We Ought to Cross Over to Greatness

Everyone should see the evidence of greatness for the future. All twelve of the Hebrew spies brought back the word that the land was as good as God had said (13:27). It was undeniable that there was blessing ahead if they would cross over and take it. But at this point a difference of opinion emerged.

For many the threat outweighs the blessing of greatness. "But the people who live there are powerful, and the cities are fortified and very large" (v. 28). Ten came back with a bad report about the people and the situation. They saw the impossible and said the impossible. The first report is always "there are giants in the land." Mere statistics are almost always against advance. Every advance is in the face of facts why it cannot be done.

When their original negativism was not enough, they began to imagine that things were worse than they were. The land devours people, everyone is a giant, and we are grasshoppers in comparison (vv. 32-33).

The essence of their report was to postpone, hesitate, resist, wait, digress, and go back. Unbelief always waits for a more convenient season. They were all for capture, but not now. They were positive as long as they were not confronted with the immediate call to advance.

Travis Avenue could take this attitude. There are giants of economic uncertainty, future unknowns, and shadows of the undetected we cannot see. We could say that we are generally for building a great church, but not right now.

For some the blessings outweigh the threats (v. 30). Caleb said, "We should, . . . we can." It is not what meets the eye but the person behind the eye that counts. Caleb repeatedly said, "He will lead us, . . . he will give it to us. . . . Do not be afraid, . . . the Lord is with us" (14:8-9). Joshua and Caleb also saw the giants, but they saw God as larger than the giants. They knew that the God who led them that far would not abandon on the edge of greatness.

Travis Avenue has always been led by those who said, "We should . . . we can." This is true for our church's early history and our recent history. The mighty, specific intervention of God has led us to this moment to underwrite all He has done for us. It is for us to say, "We should . . . we can."

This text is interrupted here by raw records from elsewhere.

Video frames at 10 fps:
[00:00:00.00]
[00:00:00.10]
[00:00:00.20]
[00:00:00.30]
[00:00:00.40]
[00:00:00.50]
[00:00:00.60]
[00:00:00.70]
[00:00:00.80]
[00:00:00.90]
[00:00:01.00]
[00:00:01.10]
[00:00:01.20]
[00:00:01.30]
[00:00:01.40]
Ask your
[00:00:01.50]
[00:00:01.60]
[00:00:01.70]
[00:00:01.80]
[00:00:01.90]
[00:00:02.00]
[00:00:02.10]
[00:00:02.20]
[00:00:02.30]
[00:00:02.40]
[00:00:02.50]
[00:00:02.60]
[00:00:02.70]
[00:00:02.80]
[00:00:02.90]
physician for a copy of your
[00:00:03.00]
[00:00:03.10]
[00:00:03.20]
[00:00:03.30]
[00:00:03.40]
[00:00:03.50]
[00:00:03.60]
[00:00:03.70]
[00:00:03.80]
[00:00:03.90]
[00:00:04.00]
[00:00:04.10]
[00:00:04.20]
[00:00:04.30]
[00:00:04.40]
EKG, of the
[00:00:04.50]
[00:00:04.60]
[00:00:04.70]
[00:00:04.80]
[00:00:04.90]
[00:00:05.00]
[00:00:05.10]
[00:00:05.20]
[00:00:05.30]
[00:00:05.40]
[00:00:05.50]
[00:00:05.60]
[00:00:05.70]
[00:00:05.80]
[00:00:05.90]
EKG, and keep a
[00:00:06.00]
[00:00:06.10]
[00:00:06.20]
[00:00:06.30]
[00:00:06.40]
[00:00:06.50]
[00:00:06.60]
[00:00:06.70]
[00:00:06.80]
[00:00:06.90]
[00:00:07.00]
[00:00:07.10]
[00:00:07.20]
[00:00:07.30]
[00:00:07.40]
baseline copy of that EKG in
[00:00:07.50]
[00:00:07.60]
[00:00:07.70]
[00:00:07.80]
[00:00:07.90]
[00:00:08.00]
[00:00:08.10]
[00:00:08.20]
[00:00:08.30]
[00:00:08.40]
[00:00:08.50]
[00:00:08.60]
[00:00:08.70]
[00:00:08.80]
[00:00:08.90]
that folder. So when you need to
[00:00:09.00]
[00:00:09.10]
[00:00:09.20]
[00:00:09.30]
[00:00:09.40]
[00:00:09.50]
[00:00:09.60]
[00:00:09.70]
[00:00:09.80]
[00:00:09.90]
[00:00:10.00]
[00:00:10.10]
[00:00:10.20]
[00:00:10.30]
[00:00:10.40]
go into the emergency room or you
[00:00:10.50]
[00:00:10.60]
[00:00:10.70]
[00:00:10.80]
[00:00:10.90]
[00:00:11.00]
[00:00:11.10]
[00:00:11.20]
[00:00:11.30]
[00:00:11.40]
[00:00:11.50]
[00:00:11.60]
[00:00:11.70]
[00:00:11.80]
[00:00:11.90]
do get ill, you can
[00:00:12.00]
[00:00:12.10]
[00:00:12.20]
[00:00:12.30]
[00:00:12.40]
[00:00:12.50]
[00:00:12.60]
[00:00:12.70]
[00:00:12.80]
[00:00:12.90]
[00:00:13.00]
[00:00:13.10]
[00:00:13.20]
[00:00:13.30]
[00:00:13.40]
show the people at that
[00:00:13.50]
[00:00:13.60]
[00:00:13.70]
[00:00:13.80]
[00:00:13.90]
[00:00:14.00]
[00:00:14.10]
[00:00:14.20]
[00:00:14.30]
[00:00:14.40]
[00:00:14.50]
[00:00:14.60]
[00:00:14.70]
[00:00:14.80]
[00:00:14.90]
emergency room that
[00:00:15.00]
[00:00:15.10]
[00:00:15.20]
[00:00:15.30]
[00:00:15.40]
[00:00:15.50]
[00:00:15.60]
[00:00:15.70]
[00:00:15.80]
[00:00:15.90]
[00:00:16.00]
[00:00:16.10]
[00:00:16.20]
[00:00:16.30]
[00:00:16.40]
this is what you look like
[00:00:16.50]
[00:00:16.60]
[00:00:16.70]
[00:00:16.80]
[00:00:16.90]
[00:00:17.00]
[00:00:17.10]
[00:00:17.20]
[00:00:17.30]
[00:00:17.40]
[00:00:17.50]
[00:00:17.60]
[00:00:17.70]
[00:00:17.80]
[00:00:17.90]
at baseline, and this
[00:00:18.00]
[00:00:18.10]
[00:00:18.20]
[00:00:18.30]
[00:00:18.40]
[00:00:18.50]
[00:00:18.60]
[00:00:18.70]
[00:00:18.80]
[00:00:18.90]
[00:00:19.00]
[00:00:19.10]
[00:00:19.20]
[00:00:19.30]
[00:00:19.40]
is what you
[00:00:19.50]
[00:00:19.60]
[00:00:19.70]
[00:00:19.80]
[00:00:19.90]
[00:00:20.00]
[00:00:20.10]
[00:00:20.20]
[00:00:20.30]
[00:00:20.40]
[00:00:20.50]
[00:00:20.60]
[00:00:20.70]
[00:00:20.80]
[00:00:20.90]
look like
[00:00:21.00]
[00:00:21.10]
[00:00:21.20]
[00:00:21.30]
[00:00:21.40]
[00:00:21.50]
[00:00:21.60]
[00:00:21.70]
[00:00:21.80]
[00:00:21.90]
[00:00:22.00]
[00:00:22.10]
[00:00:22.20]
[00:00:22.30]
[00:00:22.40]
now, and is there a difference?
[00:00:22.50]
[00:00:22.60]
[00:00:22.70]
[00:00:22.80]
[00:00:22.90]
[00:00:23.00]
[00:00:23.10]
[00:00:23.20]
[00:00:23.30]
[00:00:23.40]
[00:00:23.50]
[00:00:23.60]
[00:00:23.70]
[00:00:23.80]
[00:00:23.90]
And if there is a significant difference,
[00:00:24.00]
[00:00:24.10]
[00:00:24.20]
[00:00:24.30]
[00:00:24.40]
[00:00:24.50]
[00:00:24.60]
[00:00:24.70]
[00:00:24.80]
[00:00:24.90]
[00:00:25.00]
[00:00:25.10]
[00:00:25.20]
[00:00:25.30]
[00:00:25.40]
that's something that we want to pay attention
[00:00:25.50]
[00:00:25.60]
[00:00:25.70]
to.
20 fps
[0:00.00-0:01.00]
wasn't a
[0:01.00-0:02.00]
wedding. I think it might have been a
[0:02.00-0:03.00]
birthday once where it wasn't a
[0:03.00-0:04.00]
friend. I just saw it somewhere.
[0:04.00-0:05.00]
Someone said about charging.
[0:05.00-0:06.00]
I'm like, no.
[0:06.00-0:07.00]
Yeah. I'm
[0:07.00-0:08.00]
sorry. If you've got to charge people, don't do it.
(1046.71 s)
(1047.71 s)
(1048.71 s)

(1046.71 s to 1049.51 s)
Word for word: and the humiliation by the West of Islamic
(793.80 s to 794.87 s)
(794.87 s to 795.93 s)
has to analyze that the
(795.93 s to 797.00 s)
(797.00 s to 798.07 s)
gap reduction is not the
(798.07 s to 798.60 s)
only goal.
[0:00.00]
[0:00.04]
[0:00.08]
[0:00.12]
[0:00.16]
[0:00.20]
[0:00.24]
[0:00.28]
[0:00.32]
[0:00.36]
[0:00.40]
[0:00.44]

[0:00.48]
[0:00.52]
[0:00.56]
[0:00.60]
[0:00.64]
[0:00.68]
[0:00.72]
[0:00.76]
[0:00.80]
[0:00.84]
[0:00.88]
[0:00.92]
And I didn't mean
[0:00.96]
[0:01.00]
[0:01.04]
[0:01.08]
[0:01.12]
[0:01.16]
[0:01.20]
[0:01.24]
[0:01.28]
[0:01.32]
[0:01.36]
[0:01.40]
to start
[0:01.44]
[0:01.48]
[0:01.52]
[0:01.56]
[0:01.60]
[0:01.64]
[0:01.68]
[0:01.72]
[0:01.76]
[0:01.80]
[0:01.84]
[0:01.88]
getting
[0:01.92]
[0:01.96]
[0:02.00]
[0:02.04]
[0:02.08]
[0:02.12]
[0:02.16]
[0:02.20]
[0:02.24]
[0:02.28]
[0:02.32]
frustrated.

There Are Results When We Refuse to Cross Over to Greatness

When a church refuses greatness, it turns on itself. Numbers 14 contains a full report of the self-destructive grumbling that characterized that Old Testament church when they refused greatness. A church either gives itself to growth, conquest, and vision or to pettiness and arguments about procedures, policies, and the preservation of the status quo.

When a church refuses greatness, it wants to go back (14:2-4). On the edge of greatness a church may decide to turn around and go back. But Thomas Wolfe's George Webber was right, "You can't go home again." Israel wanted suddenly to go back to Egypt—the good old days of slavery and brick making! But they were caught in a wilderness of wandering for forty years of lost opportunity. It demolished a generation. They murdered their own opportunity. A church does not go back "to the way it was." When a church says no to greatness, there are years of slow death and decline.

Later, the church cannot reach greatness even if it wants to (vv. 40-42). When the realization comes that greatness was missed, God's people may decide to attempt it on their own. There is a time of destiny which must be taken. If we refuse this, God does not go with us (v. 42). In our own city there are churches that missed their moment of destiny, and God no longer opens the door to the future.

The pastor is confident that Travis Avenue will choose greatness. The month of April will go far to indicate that direction. You can respond by three ways: prayer for this program; participation when you are called on to serve and work; and sacrifice when it is time to give.